_WHAT YOU WILL DO_
The entries need to be copied exactly as they stand, images left out.

(Dataset entries)

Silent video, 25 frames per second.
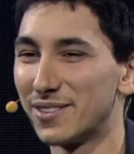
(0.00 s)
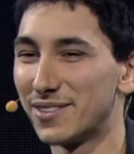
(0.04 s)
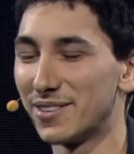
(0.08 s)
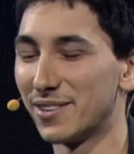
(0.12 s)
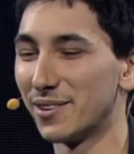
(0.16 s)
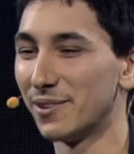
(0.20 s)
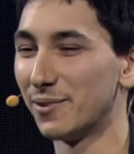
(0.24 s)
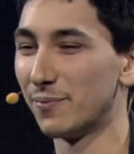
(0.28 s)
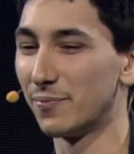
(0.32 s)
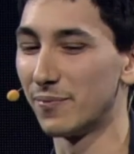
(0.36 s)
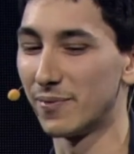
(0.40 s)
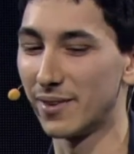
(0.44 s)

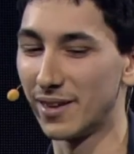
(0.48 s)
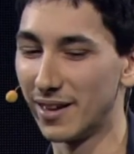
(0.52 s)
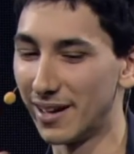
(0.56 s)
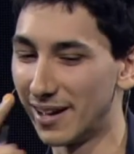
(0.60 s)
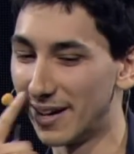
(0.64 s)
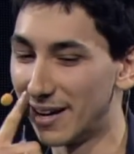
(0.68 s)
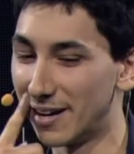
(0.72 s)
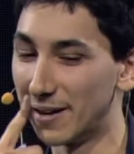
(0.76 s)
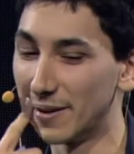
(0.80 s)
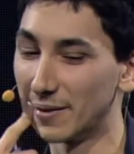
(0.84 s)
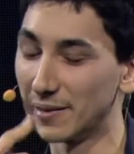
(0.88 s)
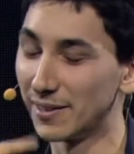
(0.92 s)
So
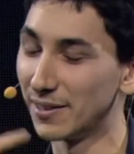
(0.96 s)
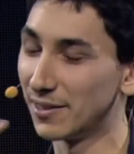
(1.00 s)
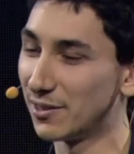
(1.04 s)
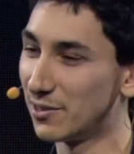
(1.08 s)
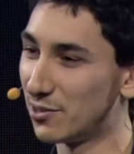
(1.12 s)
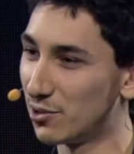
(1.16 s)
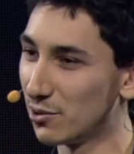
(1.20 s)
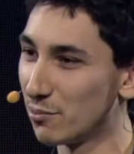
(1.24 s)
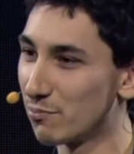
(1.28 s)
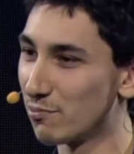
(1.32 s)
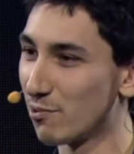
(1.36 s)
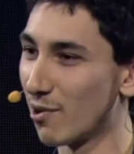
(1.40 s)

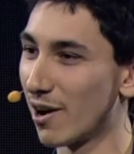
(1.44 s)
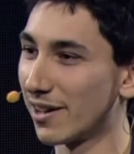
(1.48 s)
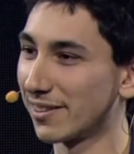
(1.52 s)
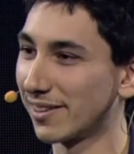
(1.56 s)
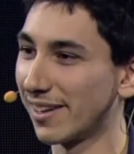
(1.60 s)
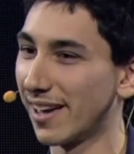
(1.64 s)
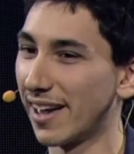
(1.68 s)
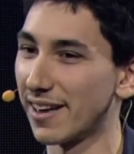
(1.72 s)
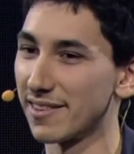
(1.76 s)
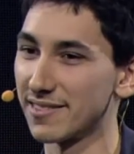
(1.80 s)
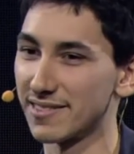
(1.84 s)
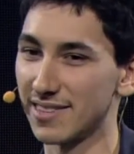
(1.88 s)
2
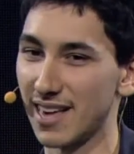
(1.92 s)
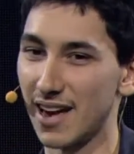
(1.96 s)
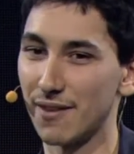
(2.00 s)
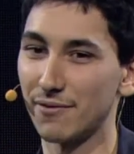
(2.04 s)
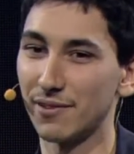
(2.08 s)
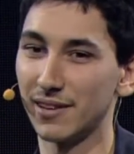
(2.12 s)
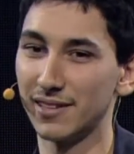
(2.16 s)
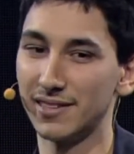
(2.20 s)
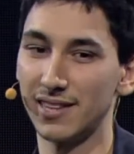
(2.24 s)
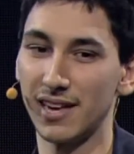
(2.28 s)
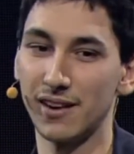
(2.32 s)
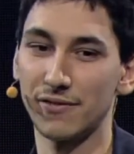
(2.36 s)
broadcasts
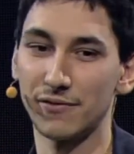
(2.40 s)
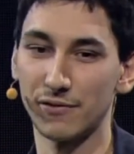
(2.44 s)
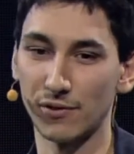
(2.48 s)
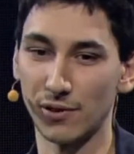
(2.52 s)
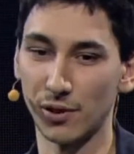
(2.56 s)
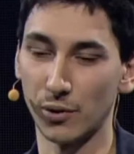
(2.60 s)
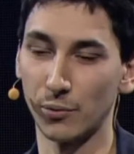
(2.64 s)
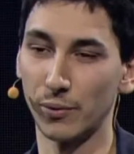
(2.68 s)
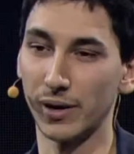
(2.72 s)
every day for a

_TASK RESPONSE_
Silent video, 25 frames per second.
(0.00 s)
(0.04 s)
(0.08 s)
(0.12 s)
(0.16 s)
(0.20 s)
(0.24 s)
(0.28 s)
(0.32 s)
(0.36 s)
(0.40 s)
(0.44 s)

(0.48 s)
(0.52 s)
(0.56 s)
(0.60 s)
(0.64 s)
(0.68 s)
(0.72 s)
(0.76 s)
(0.80 s)
(0.84 s)
(0.88 s)
(0.92 s)
So
(0.96 s)
(1.00 s)
(1.04 s)
(1.08 s)
(1.12 s)
(1.16 s)
(1.20 s)
(1.24 s)
(1.28 s)
(1.32 s)
(1.36 s)
(1.40 s)

(1.44 s)
(1.48 s)
(1.52 s)
(1.56 s)
(1.60 s)
(1.64 s)
(1.68 s)
(1.72 s)
(1.76 s)
(1.80 s)
(1.84 s)
(1.88 s)
2
(1.92 s)
(1.96 s)
(2.00 s)
(2.04 s)
(2.08 s)
(2.12 s)
(2.16 s)
(2.20 s)
(2.24 s)
(2.28 s)
(2.32 s)
(2.36 s)
broadcasts
(2.40 s)
(2.44 s)
(2.48 s)
(2.52 s)
(2.56 s)
(2.60 s)
(2.64 s)
(2.68 s)
(2.72 s)
every day for a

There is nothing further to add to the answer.